At the conclusion of the study, carotid artery catheters were implanted, and blood pressure was measured on two consecutive days (Figure 5A). SLE mice have elevated blood pressure compared with control mice (Control-vehicle: 114 ± 4 vs. SLE-vehicle: 131 ± 2 mmHg, Pstrain = 0.0012), as previously shown by our laboratory and others. Treatment with leptin antagonist had no impact on blood pressure in control animals; however, SLE mice administered LA had decreased BP (SLE-LA: 121 ± 3 mmHg, P=0.02). We also analyzed the impact of leptin antagonism on renal injury. SLE mice administered LA had a slightly delayed albuminuria development, as assessed by weekly dipstick analyses of overnight urine collection (Figure 5B). The albumin excretion was also quantified at the conclusion of the study (Figure 5C). SLE mice have increased albumin excretion compared with controls (Pstrain = 0.0054), but treatment with LA did not significantly impact albumin excretion in SLE mice at the conclusion of the study. Glomerulosclerosis was assessed in H&E-stained sections (Figure 5D,E). SLE mice have increased glomerular injury compared with controls (Pstrain<0.0001), and there is a decrease in injury in SLE mice treated with LA (SLE-vehicle: 2.2 ± 0.4 vs. SLE-LA 1.3 ± 0.3, P=0.049). Finally, we analyzed the impact of leptin antagonist treatment on renal immune cell infiltration (Figure 6). SLE mice have increased renal B and T lymphocytes compared with control mice (B cells: Pstrain = 0.0053, CD4 T cells: Pstrain<0.0001, and CD8 T cells: Pstrain<0.0001). Treatment with LA lowered renal CD4+ T cell percentages (SLE-vehicle: 2.7 ± 0.65 vs. SLE-LA: 1.3 ± 0.2%, P=0.02). SLE mice treated with LA had lower urinary IL-17, suggesting that renal IL-17 was lower due to the reduced T-cell infiltration (Supplementary Figure S6).

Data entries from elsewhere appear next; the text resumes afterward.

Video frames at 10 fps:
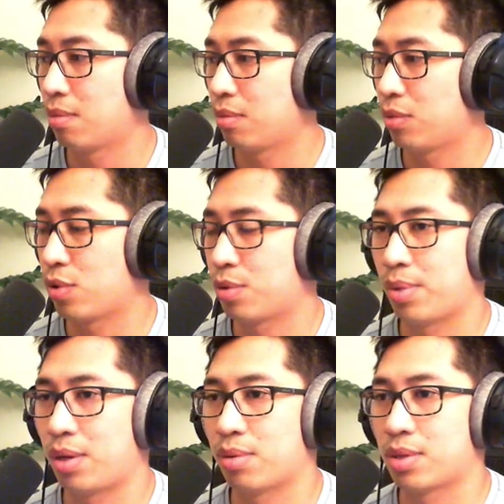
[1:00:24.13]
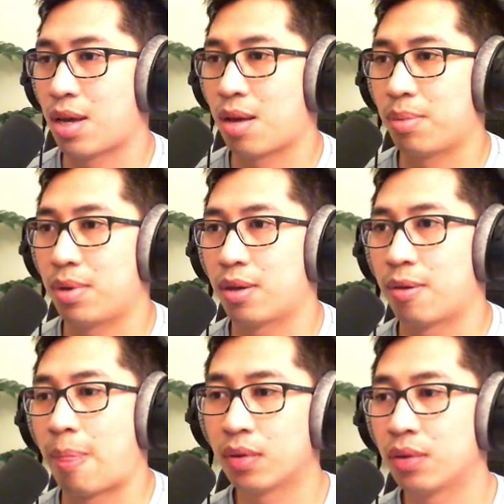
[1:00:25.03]
to explain what's happening.
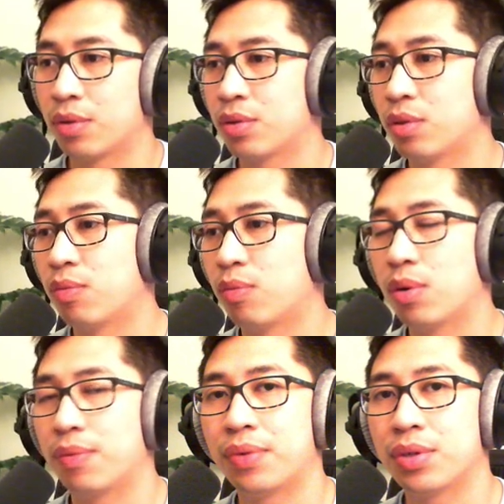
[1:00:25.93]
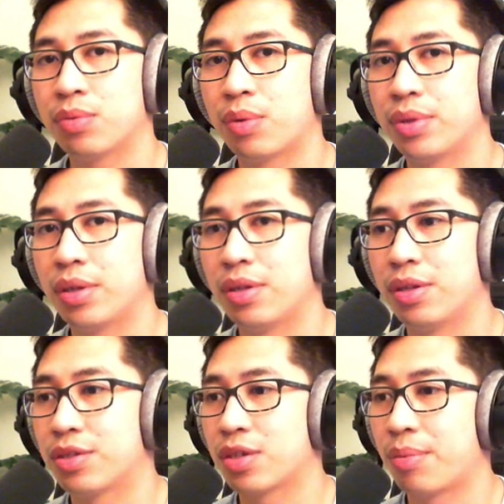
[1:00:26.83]
So what we did in
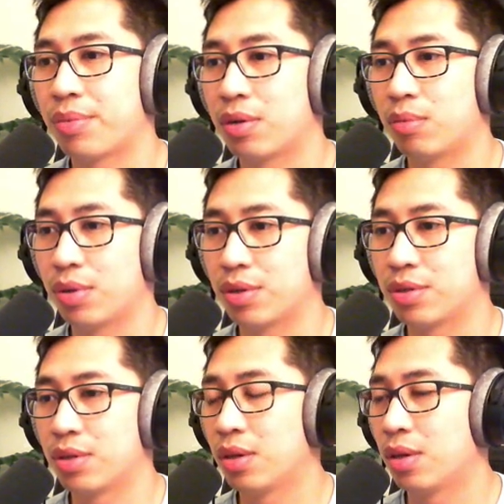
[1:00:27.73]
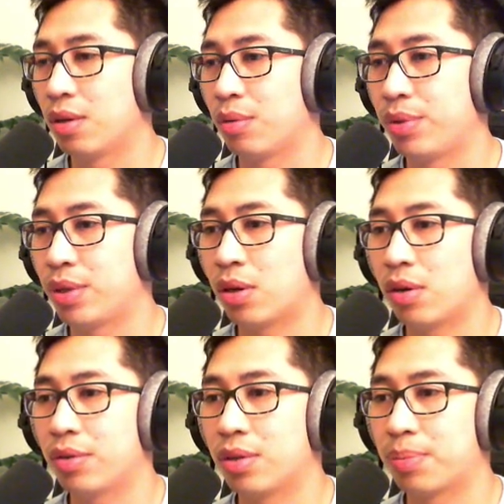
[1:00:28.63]
Insomnia was we
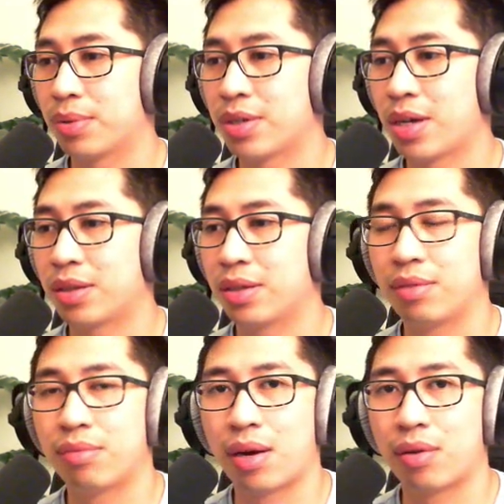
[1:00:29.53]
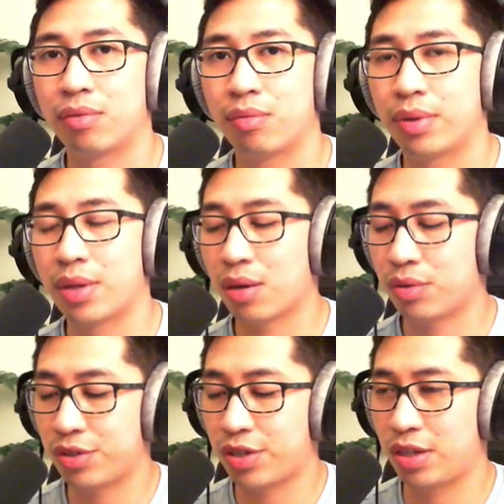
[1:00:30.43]
called the protected route without
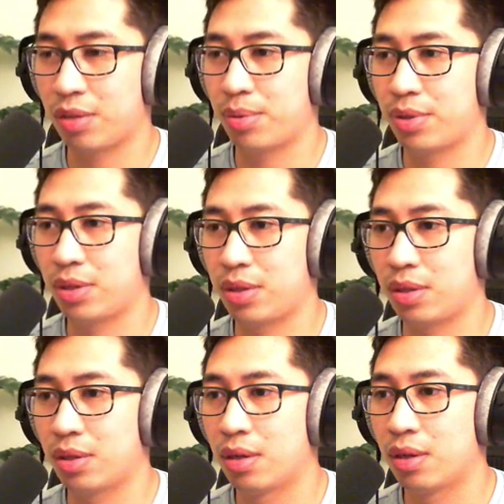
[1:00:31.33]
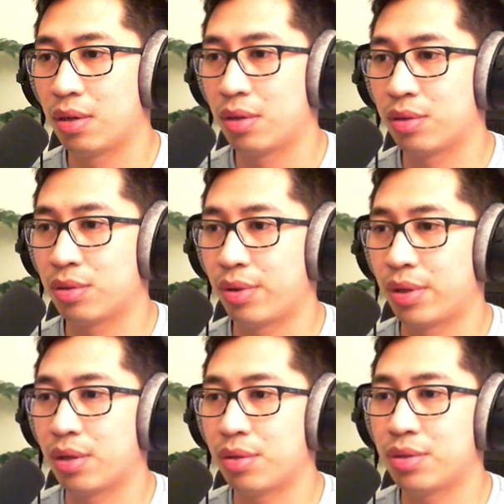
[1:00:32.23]
the JWT. So it
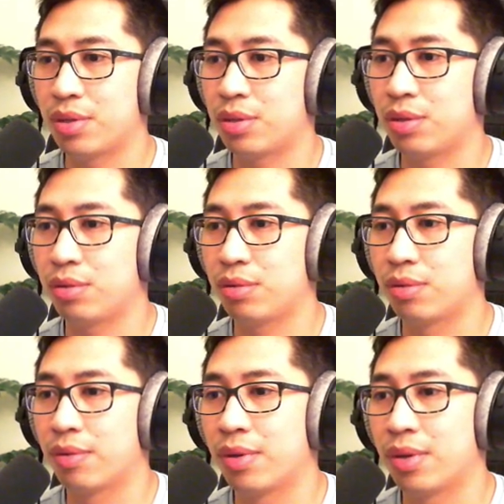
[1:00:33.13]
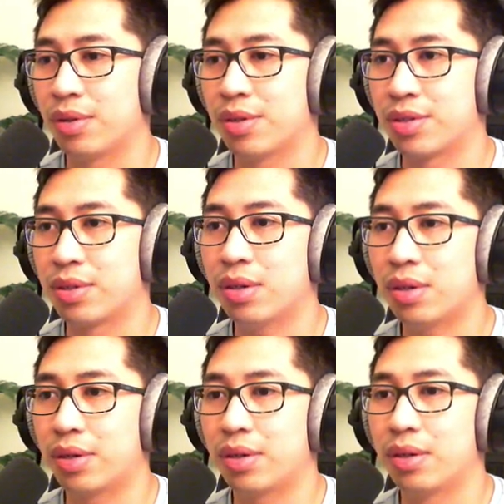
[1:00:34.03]
goes into this
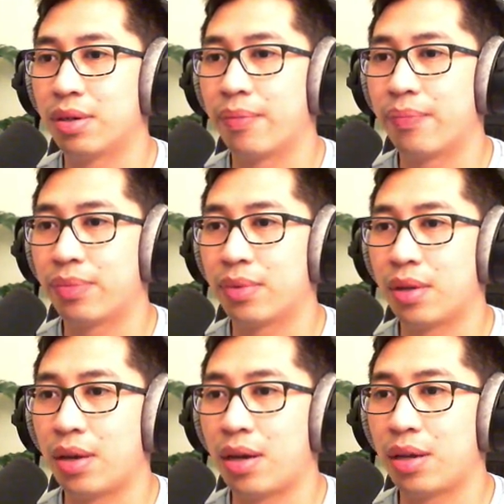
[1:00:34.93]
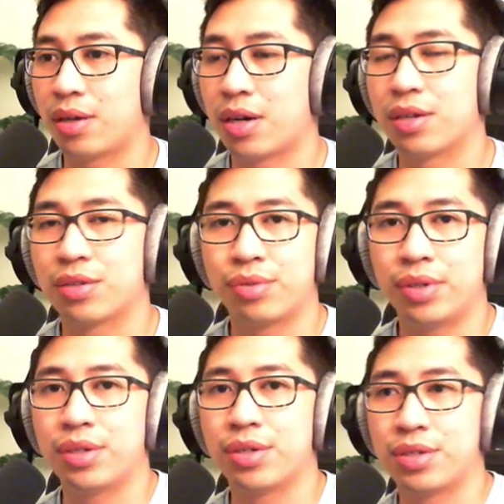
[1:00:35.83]
guard and it kind of
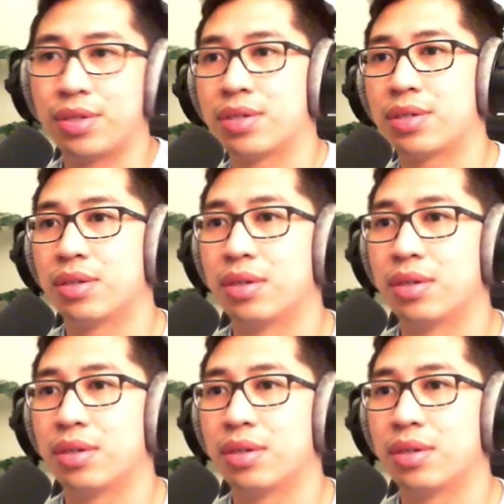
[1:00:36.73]
triggers this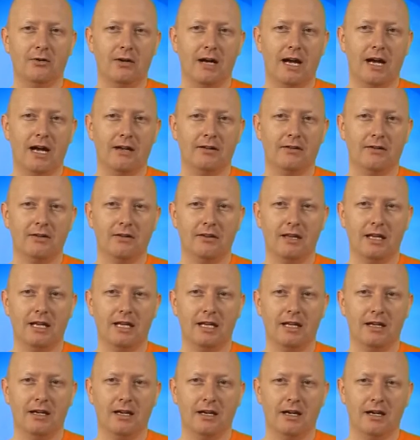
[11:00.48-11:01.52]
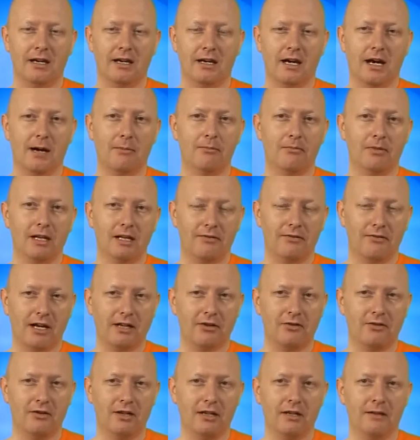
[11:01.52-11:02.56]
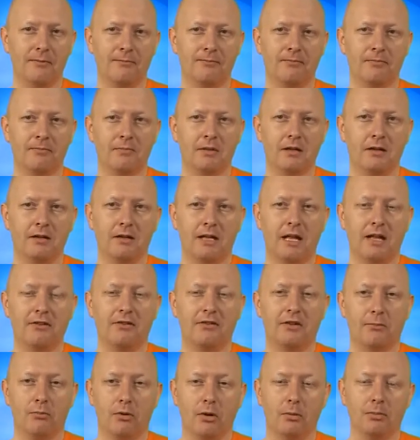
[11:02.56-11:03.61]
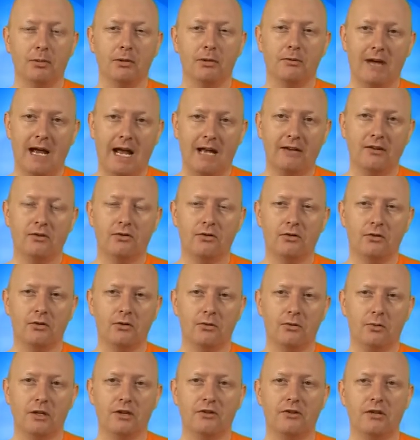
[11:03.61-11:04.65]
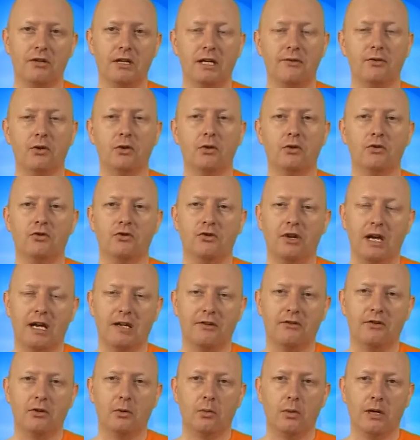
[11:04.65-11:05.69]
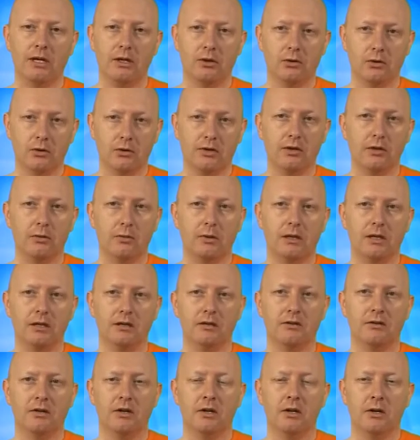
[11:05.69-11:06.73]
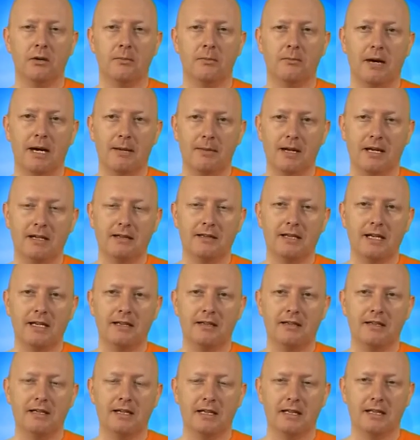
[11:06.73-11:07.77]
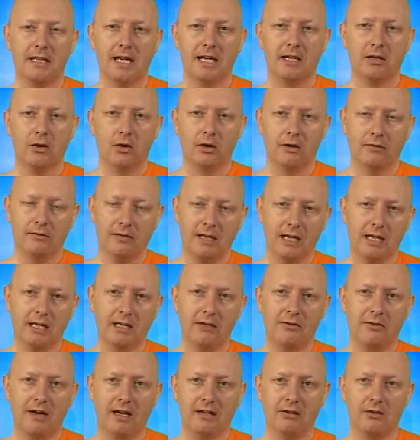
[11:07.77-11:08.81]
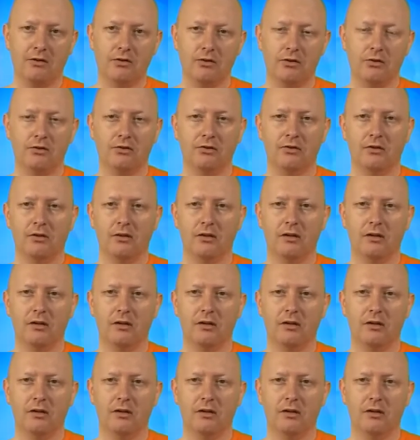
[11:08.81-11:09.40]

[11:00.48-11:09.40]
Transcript: had the umbrella factory. That's a problem of attitude which, if you change the way you look at the world by meditating and let go of negative attitudes,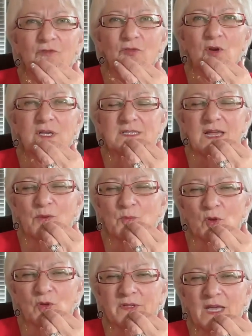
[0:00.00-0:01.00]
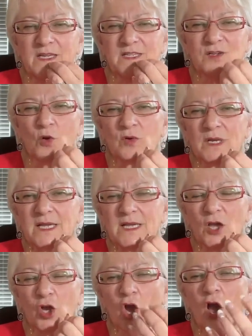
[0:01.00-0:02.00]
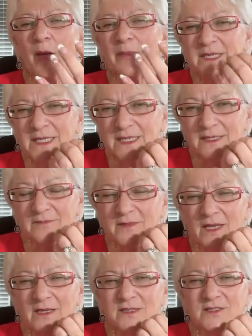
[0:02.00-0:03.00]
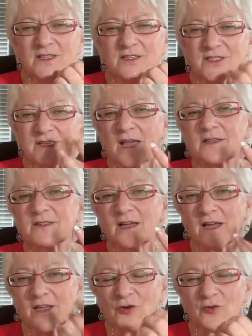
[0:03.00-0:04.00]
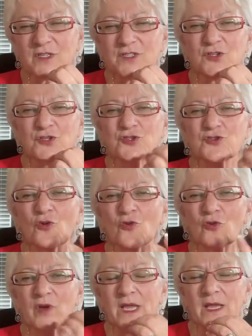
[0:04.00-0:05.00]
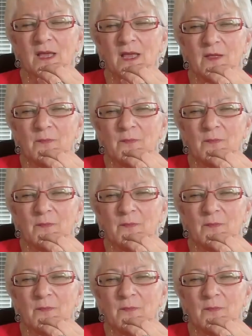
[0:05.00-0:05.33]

For example, that it's only a comedy, that it's a satire, it's a story,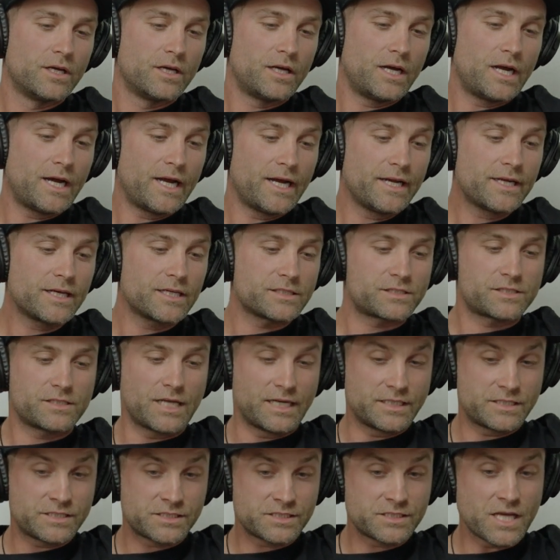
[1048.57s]
I
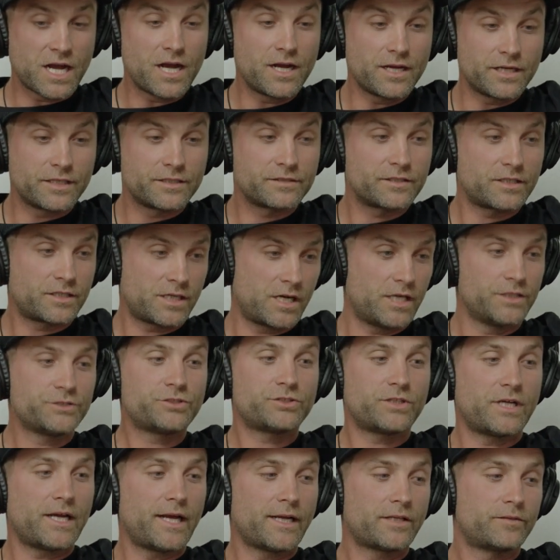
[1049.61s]
signed a
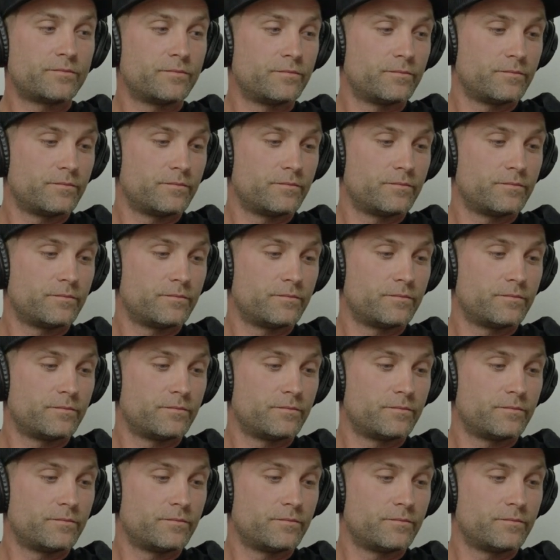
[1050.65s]
contract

Leptin antagonism lowers blood pressure and ameliorates glomerular injury
(A) Mean arterial pressure, as assessed by carotid artery catheter in conscious freely moving mice. (B) Albuminuria incidence, assessed weekly using dipstick analyses of overnight urine. (C) Albumin excretion rate, as assessed by ELISA; (D) Glomerulosclerosis index; (E) Representative images of glomerulosclerosis (20×) from paraffin-embedded kidneys stained with H&E. *P<0.05 by two-way ANOVA followed by Tukey’s post-hoc test to determine significance. Animals per group (A) n=8, Control-Vehicle; n=8, Control-LA; n=11, SLE-vehicle; n=10 SLE-LA. (B,C) n=11, Control-vehicle; n=12, Control-LA; n=12, SLE-vehicle; n=12, SLE-LA; (D) n = 9 per group.
(A) Mean arterial pressure, as assessed by carotid artery catheter in conscious freely moving mice. (B) Albuminuria incidence, assessed weekly using dipstick analyses of overnight urine. (C) Albumin excretion rate, as assessed by ELISA; (D) Glomerulosclerosis index; (E) Representative images of glomerulosclerosis (20×) from paraffin-embedded kidneys stained with H&E. *P<0.05 by two-way ANOVA followed by Tukey’s post-hoc test to determine significance. Animals per group (A) n=8, Control-Vehicle; n=8, Control-LA; n=11, SLE-vehicle; n=10 SLE-LA. (B,C) n=11, Control-vehicle; n=12, Control-LA; n=12, SLE-vehicle; n=12, SLE-LA; (D) n = 9 per group.
Leptin antagonism decreases renal immune cell infiltration
(A) Percentage of renal CD4+ T cells; (B) Percentage of renal CD8+ T cells; (C) Percentage of renal CD45R+ B cells. *P<0.05 by two-way ANOVA followed by Tukey’s post-hoc test to determine significance. Animals per group: n=8, Control-vehicle; n=10, Control-LA; n=10 SLE-vehicle; n=10 SLE-LA.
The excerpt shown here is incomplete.